Although production of α-gal is far more prevalent in mouse myeloma cells, under certain batch manufacturing conditions, CHO cells can produce glycoproteins containing up to 4% α-gal, according to Kayser. In most cases, this level can be significantly reduced by properly controlling the nutrient feeds, but it is not known how much influence the oxygen consumption, pH, and other reaction conditions can affect the production of α-gal, or the precise levels of α-gal in any given therapeutic protein that will elicit the immune response.
“We have therefore again taken the approach that it is much better and safer to avoid the problem completely by knocking out the relevant gene,” Kayser says. “By knocking out the GGTA1 gene, we completely eliminate the possibility that the recombinant protein will contain α-gal moieties.”Future developments: working toward a “Super CHO” platform
SAFC is looking to improve the manufacturing performance of its CHOZN cell line by obtaining higher titers, better growth, and increased cell longevity, particularly in new perfusion systems.

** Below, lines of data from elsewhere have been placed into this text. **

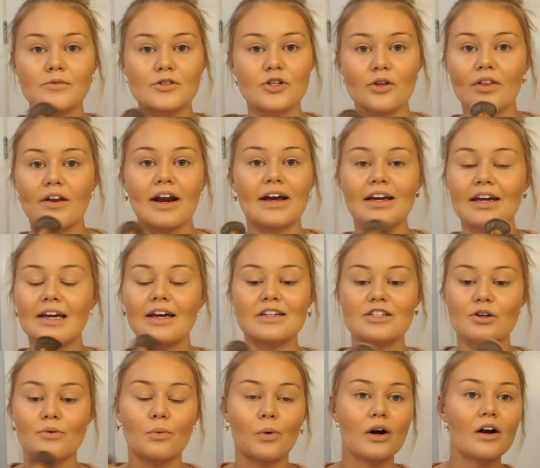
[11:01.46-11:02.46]
so then I could get
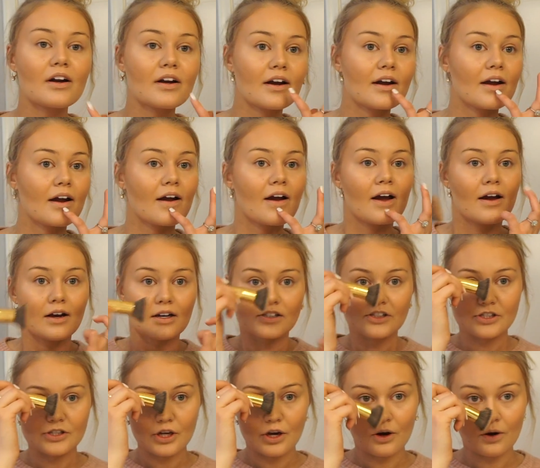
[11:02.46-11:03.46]
to work.
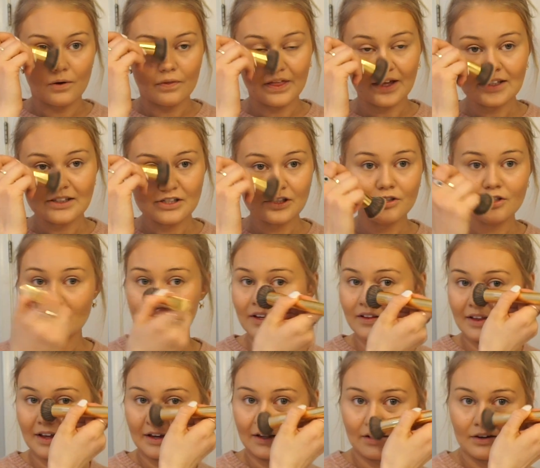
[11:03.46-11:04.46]
So that's usually
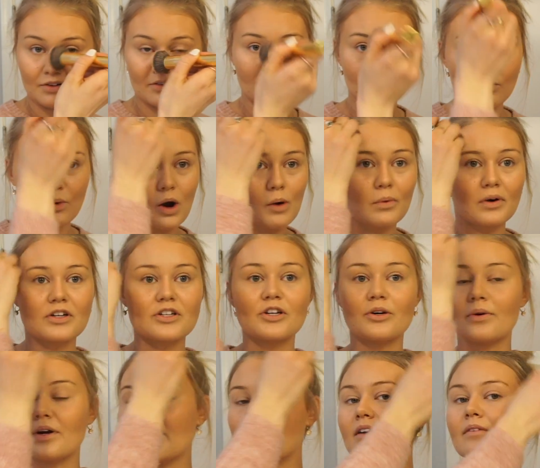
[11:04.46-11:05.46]
like what we're
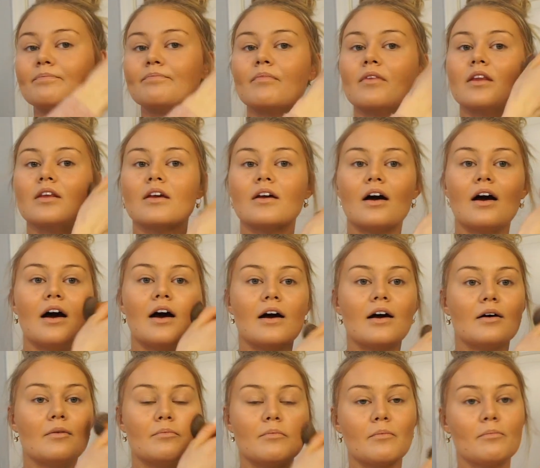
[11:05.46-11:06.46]
doing.
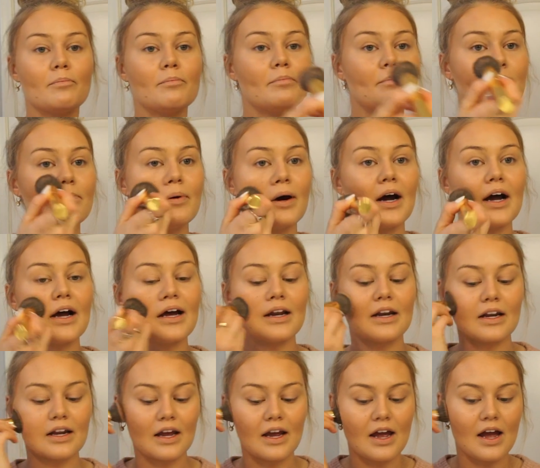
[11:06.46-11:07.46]
But
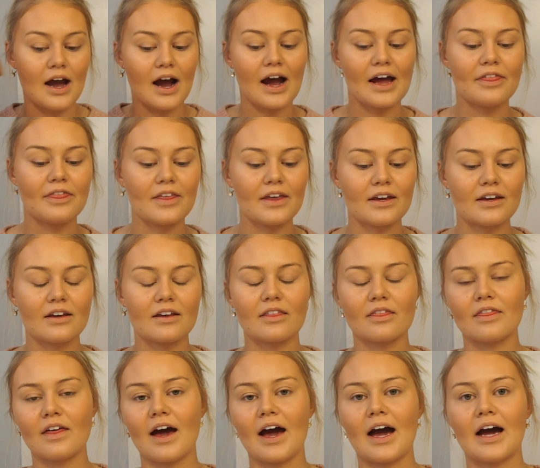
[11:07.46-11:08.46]
I think
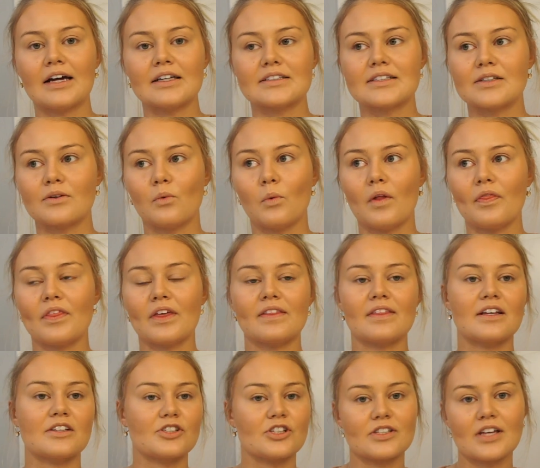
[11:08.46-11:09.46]
that one thing
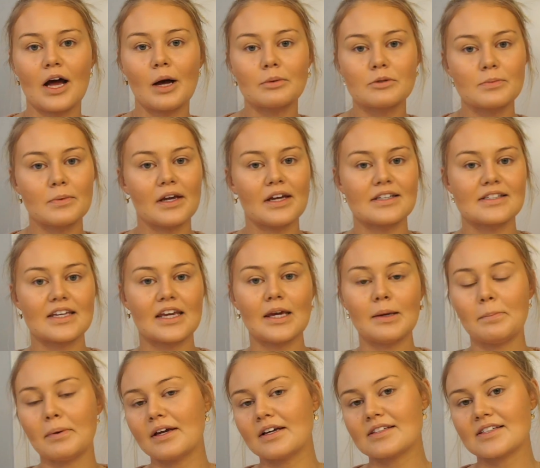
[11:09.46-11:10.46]
that's just helped me is
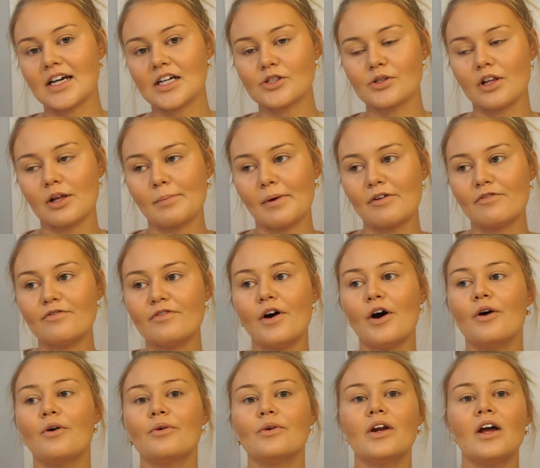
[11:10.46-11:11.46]
keeping a schedule on my
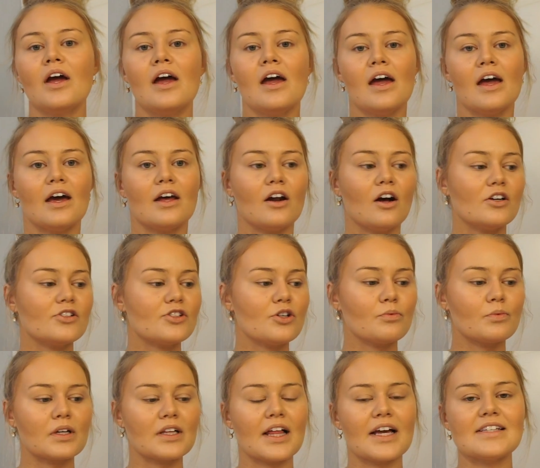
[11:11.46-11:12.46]
phone, and also
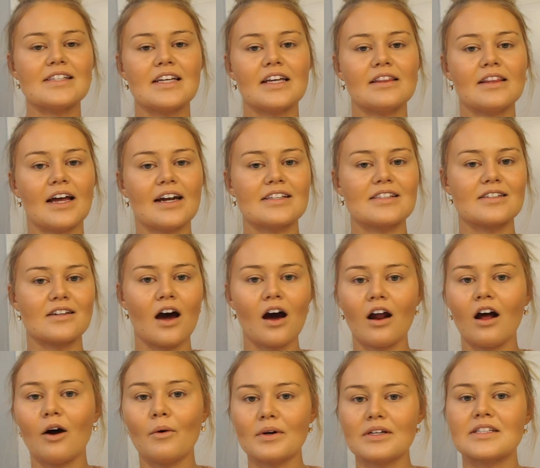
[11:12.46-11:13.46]
realizing that it's
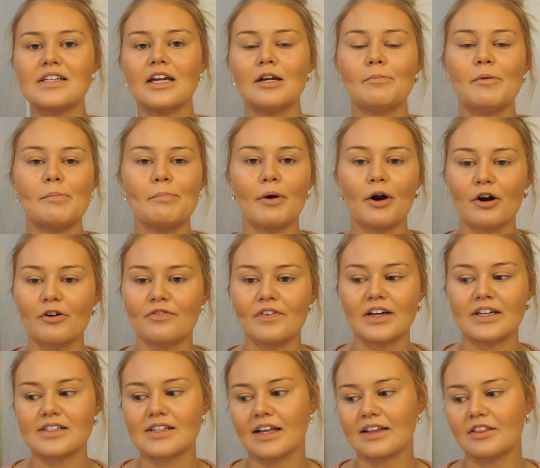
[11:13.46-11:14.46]
not always going to be
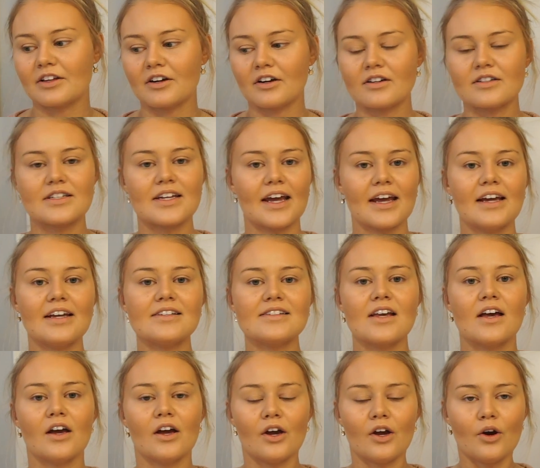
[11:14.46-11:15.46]
perfect. Like, there are days
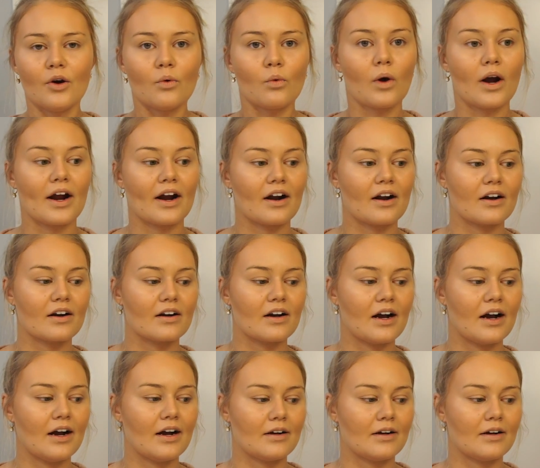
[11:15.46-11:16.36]
where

The company is also looking at sugar chemistry, including the alteration of glycan structures to achieve improved efficacy or to match the performance of a biosimilar to the branded drug. The development of a virus-resistant manufacturing CHO cell line is also a primary target.
“While infection of manufacturing systems does not happen often—and there are extensive controls in place to prevent such an event—it does occur, and once again, the best solution is to avoid the problem,” Kayser explained.
With respect to its host cell platform, SAFC is also looking to knock out genes that are common in CHO and human cells that can cause problems during manufacturing, such as interference with protein production or the production of proteins that are similar to and cannot be readily separated from the desired product.